— WHAT IS REQUIRED —
Although the listing contains pictures, reproduce only its text, exactly as written.
*** Opening PROVIDED DATA ***
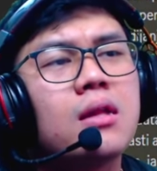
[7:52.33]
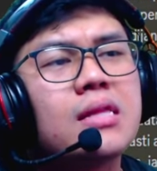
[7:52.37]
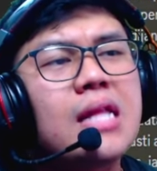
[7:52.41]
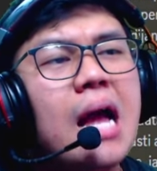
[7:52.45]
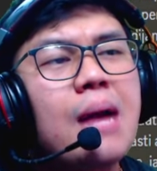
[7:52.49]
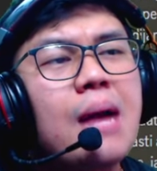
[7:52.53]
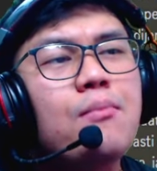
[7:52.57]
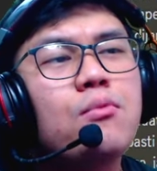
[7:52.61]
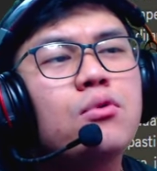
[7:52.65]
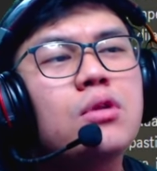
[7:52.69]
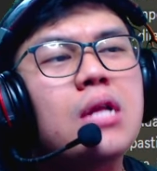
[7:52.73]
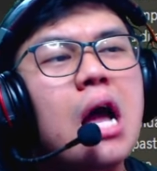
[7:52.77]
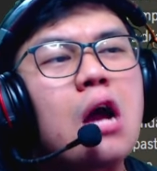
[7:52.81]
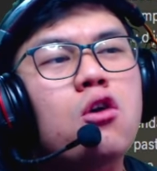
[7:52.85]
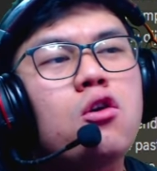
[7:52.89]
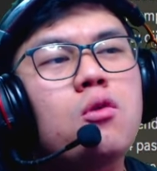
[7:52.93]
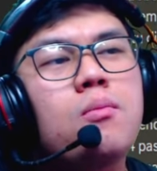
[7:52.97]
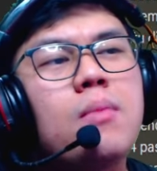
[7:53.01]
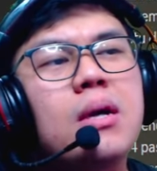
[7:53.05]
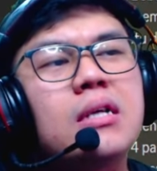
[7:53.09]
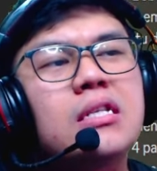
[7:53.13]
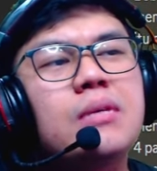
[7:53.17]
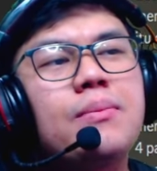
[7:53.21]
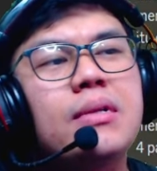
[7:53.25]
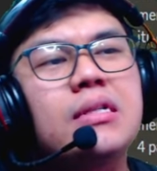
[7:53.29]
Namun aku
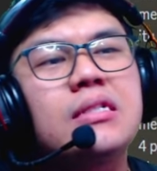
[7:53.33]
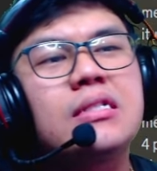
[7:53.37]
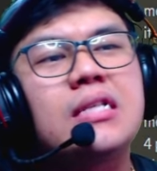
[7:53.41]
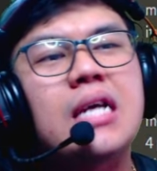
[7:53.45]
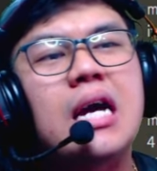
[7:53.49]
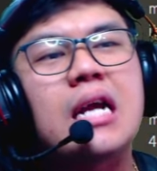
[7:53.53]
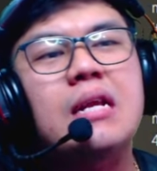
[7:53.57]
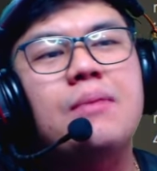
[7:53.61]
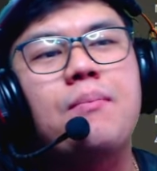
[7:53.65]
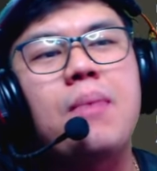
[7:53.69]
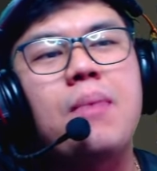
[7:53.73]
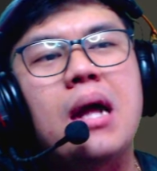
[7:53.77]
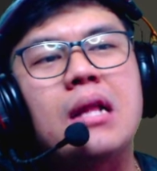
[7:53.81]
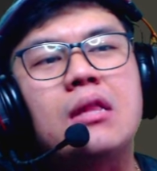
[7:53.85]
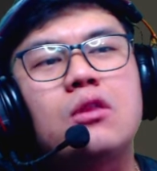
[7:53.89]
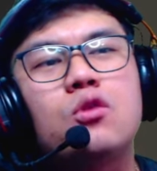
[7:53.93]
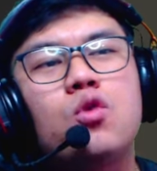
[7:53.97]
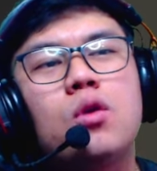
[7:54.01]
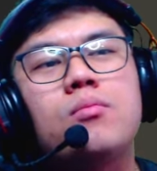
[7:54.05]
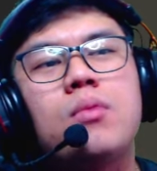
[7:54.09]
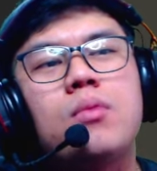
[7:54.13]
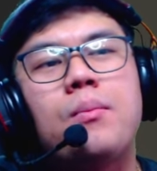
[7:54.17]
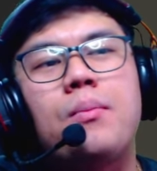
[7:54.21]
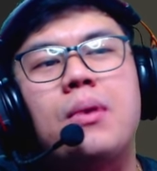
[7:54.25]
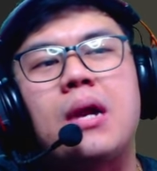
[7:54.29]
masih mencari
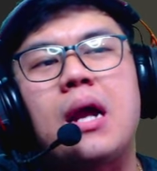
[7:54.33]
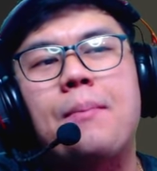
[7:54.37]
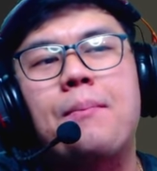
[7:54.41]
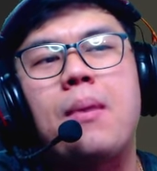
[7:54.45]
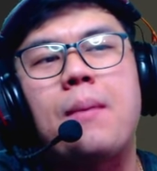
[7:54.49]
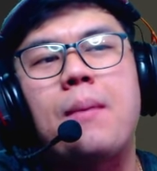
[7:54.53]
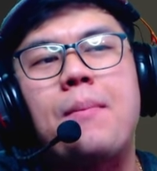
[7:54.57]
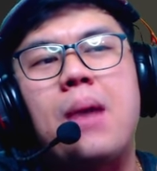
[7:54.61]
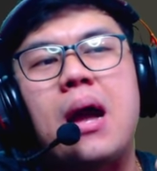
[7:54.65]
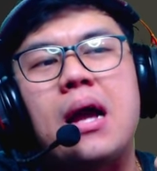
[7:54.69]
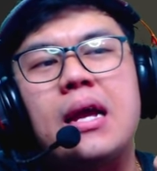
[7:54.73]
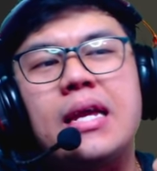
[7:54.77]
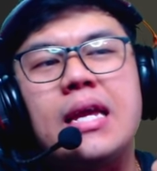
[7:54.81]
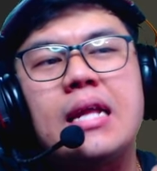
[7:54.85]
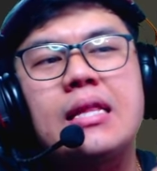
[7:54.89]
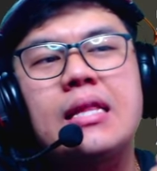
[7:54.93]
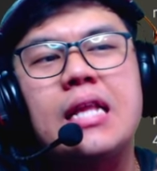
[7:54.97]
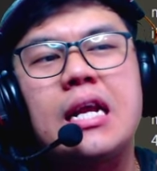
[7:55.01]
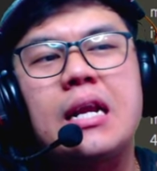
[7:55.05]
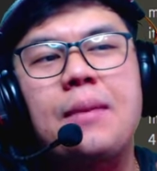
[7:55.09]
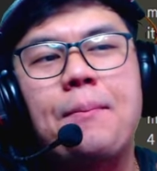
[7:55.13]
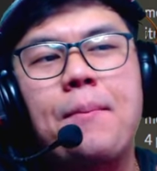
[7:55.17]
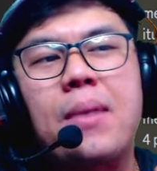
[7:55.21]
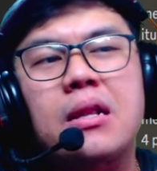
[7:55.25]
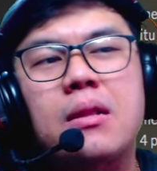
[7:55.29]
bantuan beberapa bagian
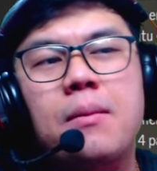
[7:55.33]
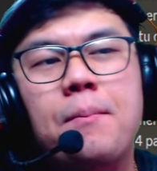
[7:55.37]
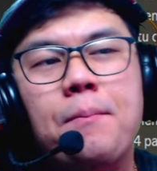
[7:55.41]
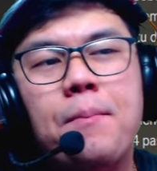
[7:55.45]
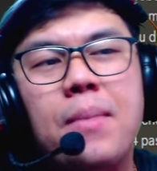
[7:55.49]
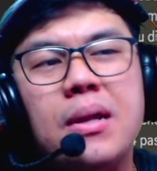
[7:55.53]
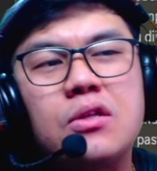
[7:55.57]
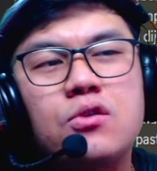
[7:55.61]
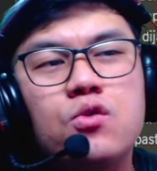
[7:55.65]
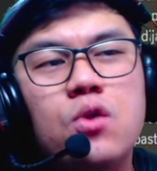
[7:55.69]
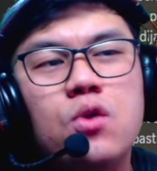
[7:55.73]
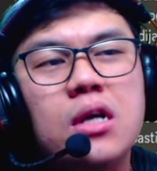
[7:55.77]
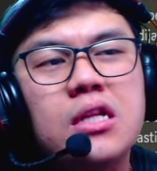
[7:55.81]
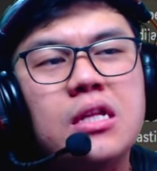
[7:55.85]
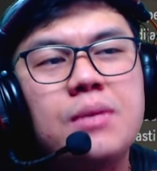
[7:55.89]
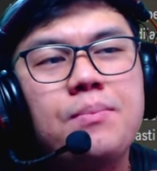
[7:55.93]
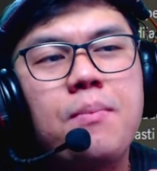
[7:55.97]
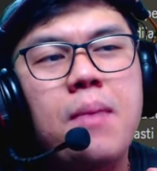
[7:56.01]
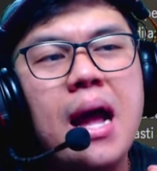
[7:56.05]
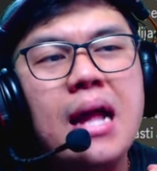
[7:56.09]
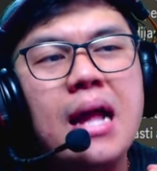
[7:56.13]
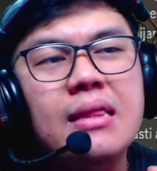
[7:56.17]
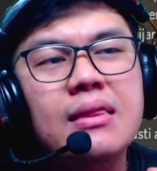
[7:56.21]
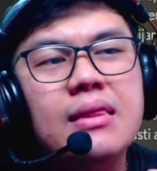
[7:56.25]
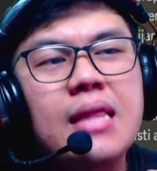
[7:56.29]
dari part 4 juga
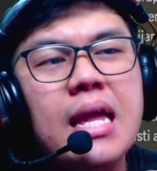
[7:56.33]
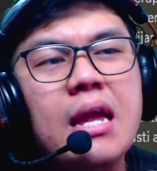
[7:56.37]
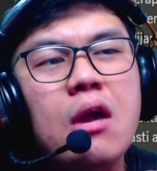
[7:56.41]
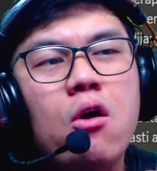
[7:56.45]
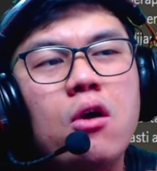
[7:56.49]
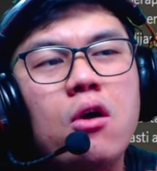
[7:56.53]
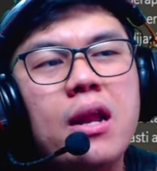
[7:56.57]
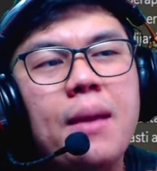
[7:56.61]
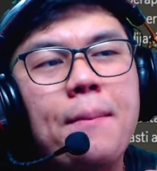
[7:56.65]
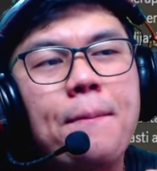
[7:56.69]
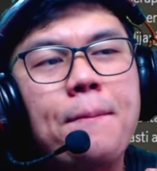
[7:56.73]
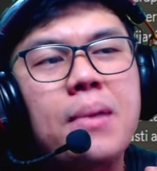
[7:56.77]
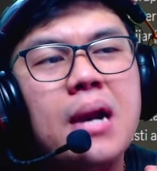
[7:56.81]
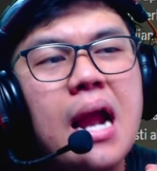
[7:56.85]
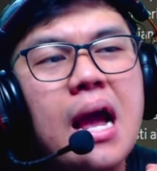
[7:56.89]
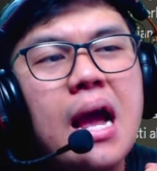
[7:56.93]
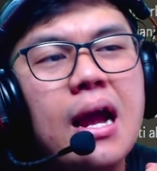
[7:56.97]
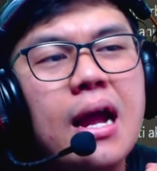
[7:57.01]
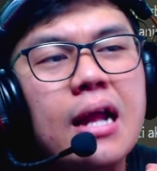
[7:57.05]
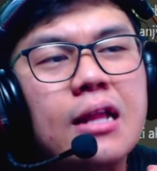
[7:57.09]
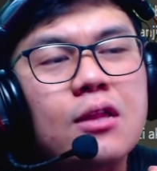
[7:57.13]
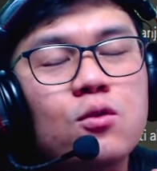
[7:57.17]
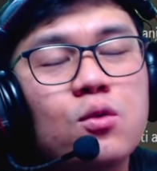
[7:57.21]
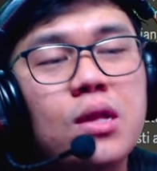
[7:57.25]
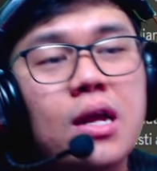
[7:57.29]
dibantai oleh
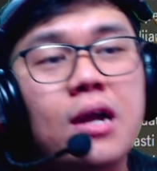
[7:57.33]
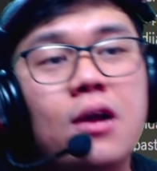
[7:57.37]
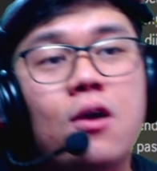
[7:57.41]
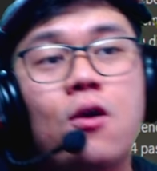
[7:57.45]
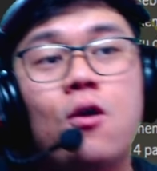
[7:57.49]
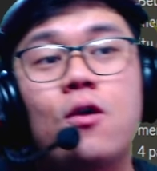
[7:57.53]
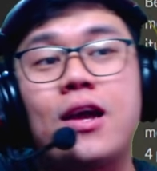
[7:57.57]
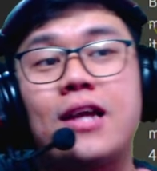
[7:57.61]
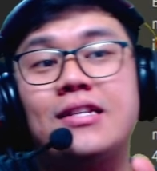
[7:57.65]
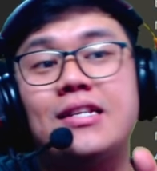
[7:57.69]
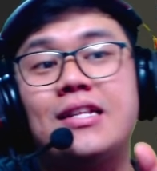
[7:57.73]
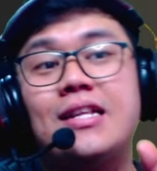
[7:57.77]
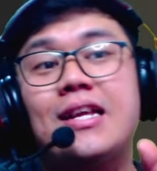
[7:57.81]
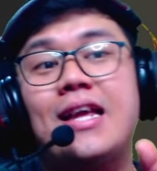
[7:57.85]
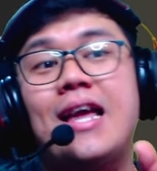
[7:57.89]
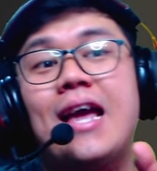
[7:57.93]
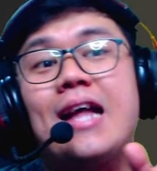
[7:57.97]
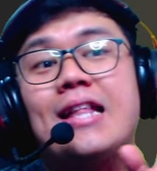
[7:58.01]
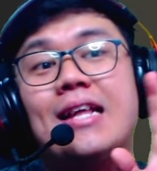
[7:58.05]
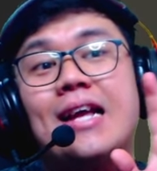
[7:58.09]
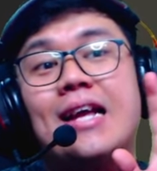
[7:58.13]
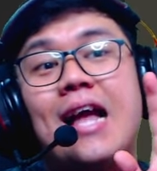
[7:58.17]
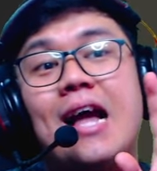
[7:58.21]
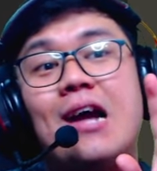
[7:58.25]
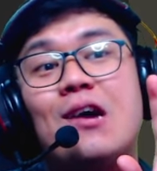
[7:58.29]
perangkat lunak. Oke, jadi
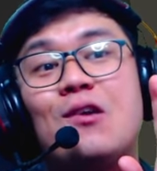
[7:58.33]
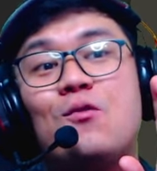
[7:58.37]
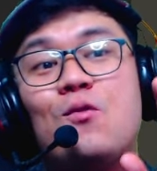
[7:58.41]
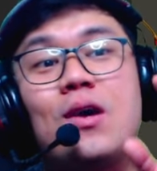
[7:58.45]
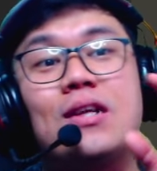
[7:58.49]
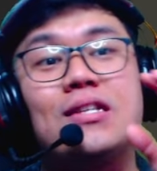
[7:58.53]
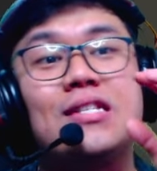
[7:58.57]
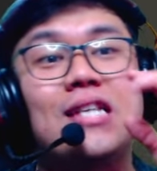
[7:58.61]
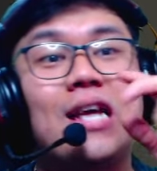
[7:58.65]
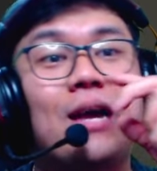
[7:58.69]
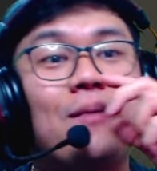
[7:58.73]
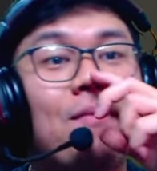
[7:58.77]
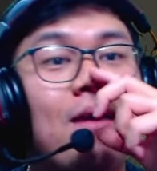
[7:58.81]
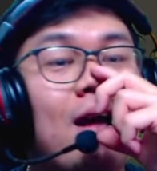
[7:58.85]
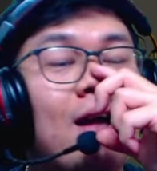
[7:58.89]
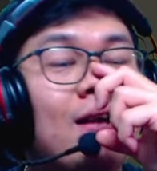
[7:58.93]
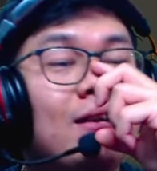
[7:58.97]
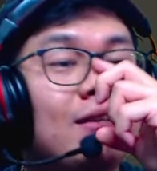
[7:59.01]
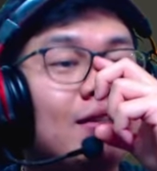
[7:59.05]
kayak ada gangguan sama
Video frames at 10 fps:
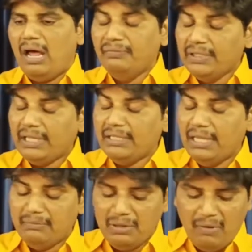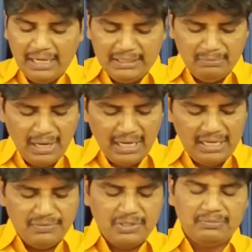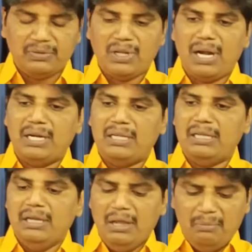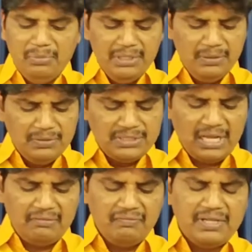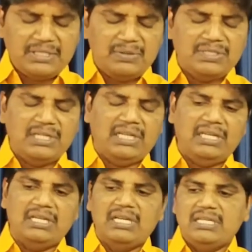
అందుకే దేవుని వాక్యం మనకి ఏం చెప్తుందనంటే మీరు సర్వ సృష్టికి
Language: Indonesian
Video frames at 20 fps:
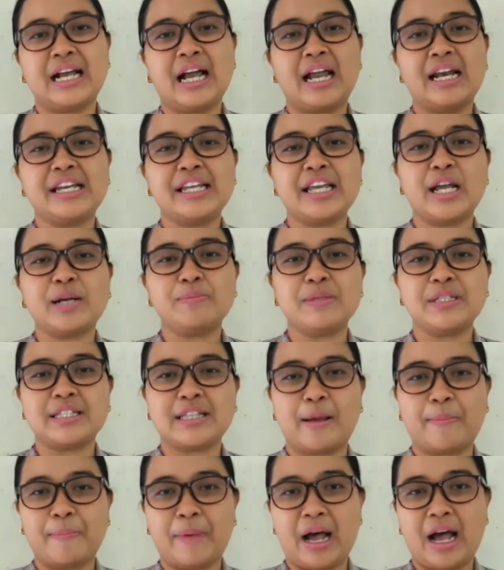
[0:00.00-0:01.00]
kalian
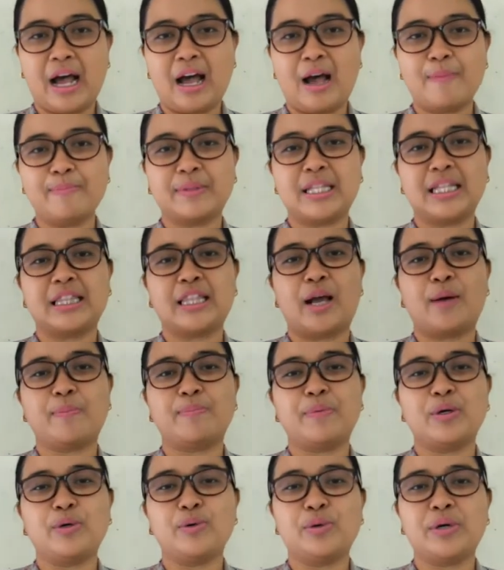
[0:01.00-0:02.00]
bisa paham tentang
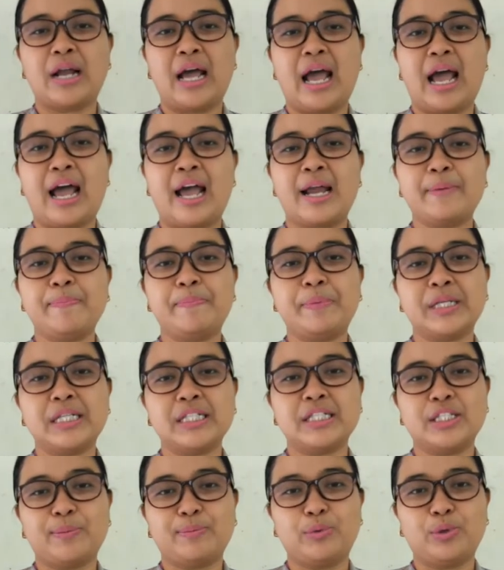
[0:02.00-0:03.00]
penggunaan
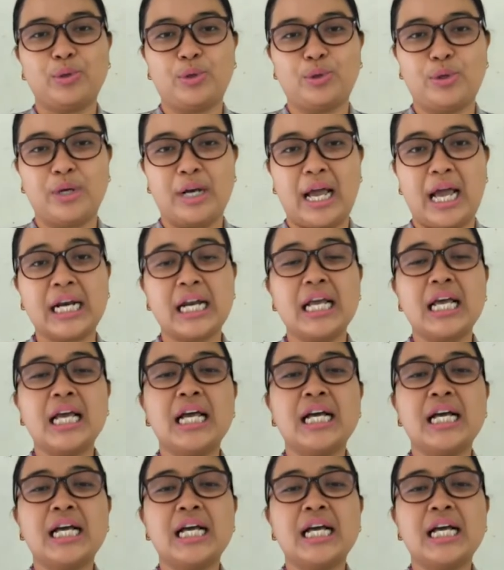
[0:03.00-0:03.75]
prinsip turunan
*** Closing PROVIDED DATA ***
— ANSWER FOR THE TASK —
[7:52.33]
[7:52.37]
[7:52.41]
[7:52.45]
[7:52.49]
[7:52.53]
[7:52.57]
[7:52.61]
[7:52.65]
[7:52.69]
[7:52.73]
[7:52.77]
[7:52.81]
[7:52.85]
[7:52.89]
[7:52.93]
[7:52.97]
[7:53.01]
[7:53.05]
[7:53.09]
[7:53.13]
[7:53.17]
[7:53.21]
[7:53.25]
[7:53.29]
Namun aku
[7:53.33]
[7:53.37]
[7:53.41]
[7:53.45]
[7:53.49]
[7:53.53]
[7:53.57]
[7:53.61]
[7:53.65]
[7:53.69]
[7:53.73]
[7:53.77]
[7:53.81]
[7:53.85]
[7:53.89]
[7:53.93]
[7:53.97]
[7:54.01]
[7:54.05]
[7:54.09]
[7:54.13]
[7:54.17]
[7:54.21]
[7:54.25]
[7:54.29]
masih mencari
[7:54.33]
[7:54.37]
[7:54.41]
[7:54.45]
[7:54.49]
[7:54.53]
[7:54.57]
[7:54.61]
[7:54.65]
[7:54.69]
[7:54.73]
[7:54.77]
[7:54.81]
[7:54.85]
[7:54.89]
[7:54.93]
[7:54.97]
[7:55.01]
[7:55.05]
[7:55.09]
[7:55.13]
[7:55.17]
[7:55.21]
[7:55.25]
[7:55.29]
bantuan beberapa bagian
[7:55.33]
[7:55.37]
[7:55.41]
[7:55.45]
[7:55.49]
[7:55.53]
[7:55.57]
[7:55.61]
[7:55.65]
[7:55.69]
[7:55.73]
[7:55.77]
[7:55.81]
[7:55.85]
[7:55.89]
[7:55.93]
[7:55.97]
[7:56.01]
[7:56.05]
[7:56.09]
[7:56.13]
[7:56.17]
[7:56.21]
[7:56.25]
[7:56.29]
dari part 4 juga
[7:56.33]
[7:56.37]
[7:56.41]
[7:56.45]
[7:56.49]
[7:56.53]
[7:56.57]
[7:56.61]
[7:56.65]
[7:56.69]
[7:56.73]
[7:56.77]
[7:56.81]
[7:56.85]
[7:56.89]
[7:56.93]
[7:56.97]
[7:57.01]
[7:57.05]
[7:57.09]
[7:57.13]
[7:57.17]
[7:57.21]
[7:57.25]
[7:57.29]
dibantai oleh
[7:57.33]
[7:57.37]
[7:57.41]
[7:57.45]
[7:57.49]
[7:57.53]
[7:57.57]
[7:57.61]
[7:57.65]
[7:57.69]
[7:57.73]
[7:57.77]
[7:57.81]
[7:57.85]
[7:57.89]
[7:57.93]
[7:57.97]
[7:58.01]
[7:58.05]
[7:58.09]
[7:58.13]
[7:58.17]
[7:58.21]
[7:58.25]
[7:58.29]
perangkat lunak. Oke, jadi
[7:58.33]
[7:58.37]
[7:58.41]
[7:58.45]
[7:58.49]
[7:58.53]
[7:58.57]
[7:58.61]
[7:58.65]
[7:58.69]
[7:58.73]
[7:58.77]
[7:58.81]
[7:58.85]
[7:58.89]
[7:58.93]
[7:58.97]
[7:59.01]
[7:59.05]
kayak ada gangguan sama
Video frames at 10 fps:
అందుకే దేవుని వాక్యం మనకి ఏం చెప్తుందనంటే మీరు సర్వ సృష్టికి
Language: Indonesian
Video frames at 20 fps:
[0:00.00-0:01.00]
kalian
[0:01.00-0:02.00]
bisa paham tentang
[0:02.00-0:03.00]
penggunaan
[0:03.00-0:03.75]
prinsip turunan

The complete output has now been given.